━━ INFORMATION ━━
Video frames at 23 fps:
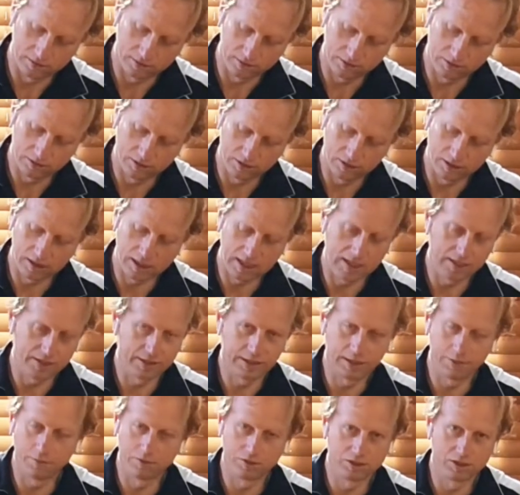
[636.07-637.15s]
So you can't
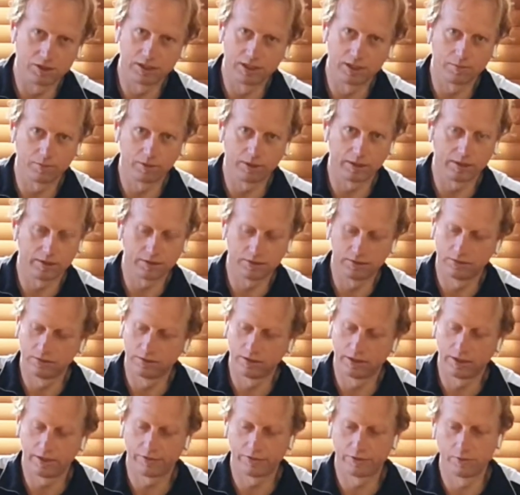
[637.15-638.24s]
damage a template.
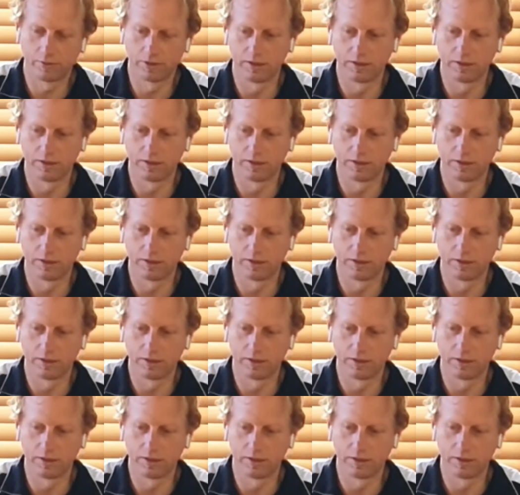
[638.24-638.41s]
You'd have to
━━━
Set down all entries above again, exactly, without images.

Video frames at 23 fps:
[636.07-637.15s]
So you can't
[637.15-638.24s]
damage a template.
[638.24-638.41s]
You'd have to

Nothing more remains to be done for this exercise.